Abstract

Lightning strike damage can severely affect the thermo-mechanical performance of composite laminates. It is essential to quantify the effect of lightning strikes considering the inevitable influence of material and geometric uncertainties for ensuring the operational safety of aircraft. This paper presents an efficient support vector machine (SVM)-based surrogate approach coupled with computationally intensive transient thermal-electrical finite element simulations to quantify the uncertainty in lightning strike damage. The uncertainty in epoxy matrix thermal damage and electrical responses of unprotected carbon/epoxy composite laminates is probabilistically quantified considering the stochasticity in temperature-dependent multi-physical material properties and ply orientations.

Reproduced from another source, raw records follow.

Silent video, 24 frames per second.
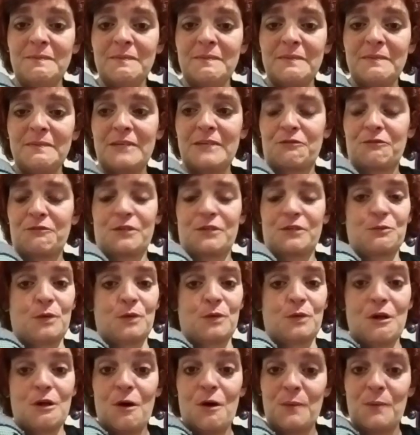And friend
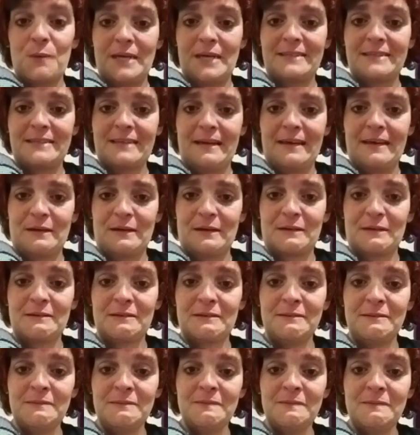will always care.
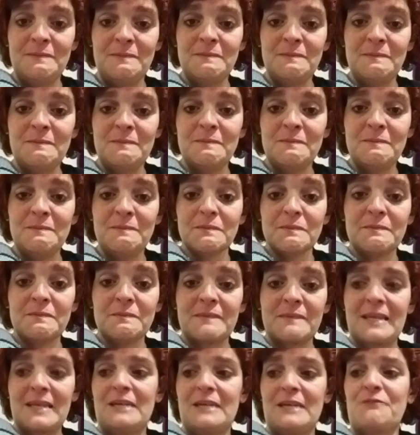
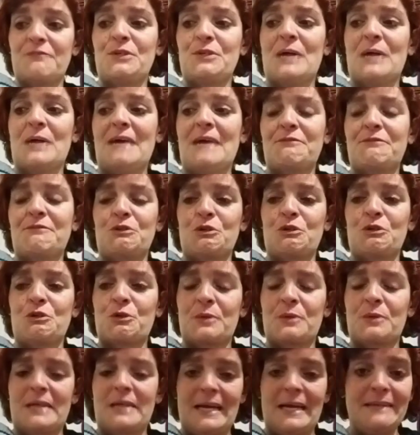And if you have to
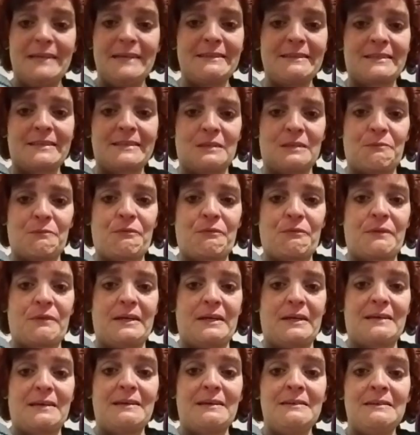create
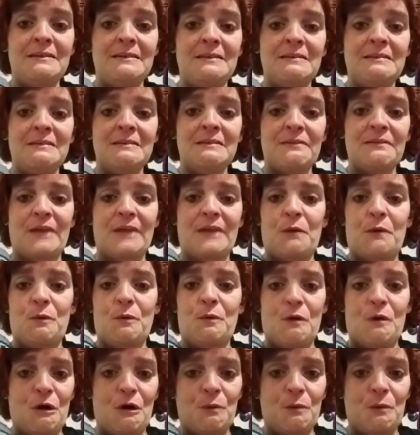something that
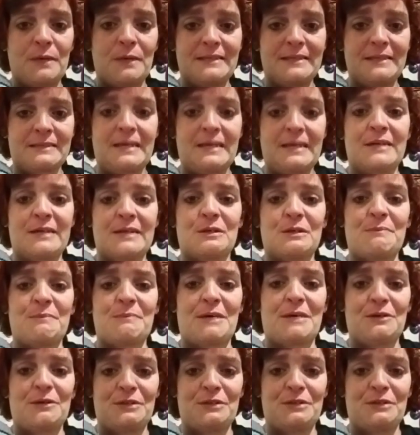will always care
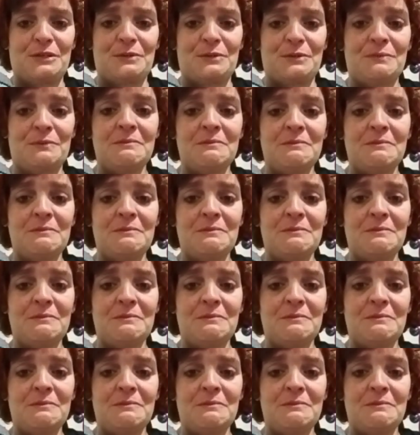about you,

Further, the SVM models are exploited for variance-based global sensitivity analysis to investigate the input parameters' relative influence on the lightning strike-induced damage behavior. Due to the adoption of a coupled SVM-based simulation approach here, it has become possible to carry out a comprehensive uncertainty quantification leading to complete probabilistic descriptions of the electrical and lightning damage parameters despite the requirement of performing a large number of computationally intensive function evaluations. The results reveal that source-uncertainty of the unprotected laminates significantly influences the epoxy matrix decomposition, electrical current density and electric potential, wherein longitudinal electrical conductivity is most sensitive to stochastic variations followed by other electrical, thermal and geometric parameters.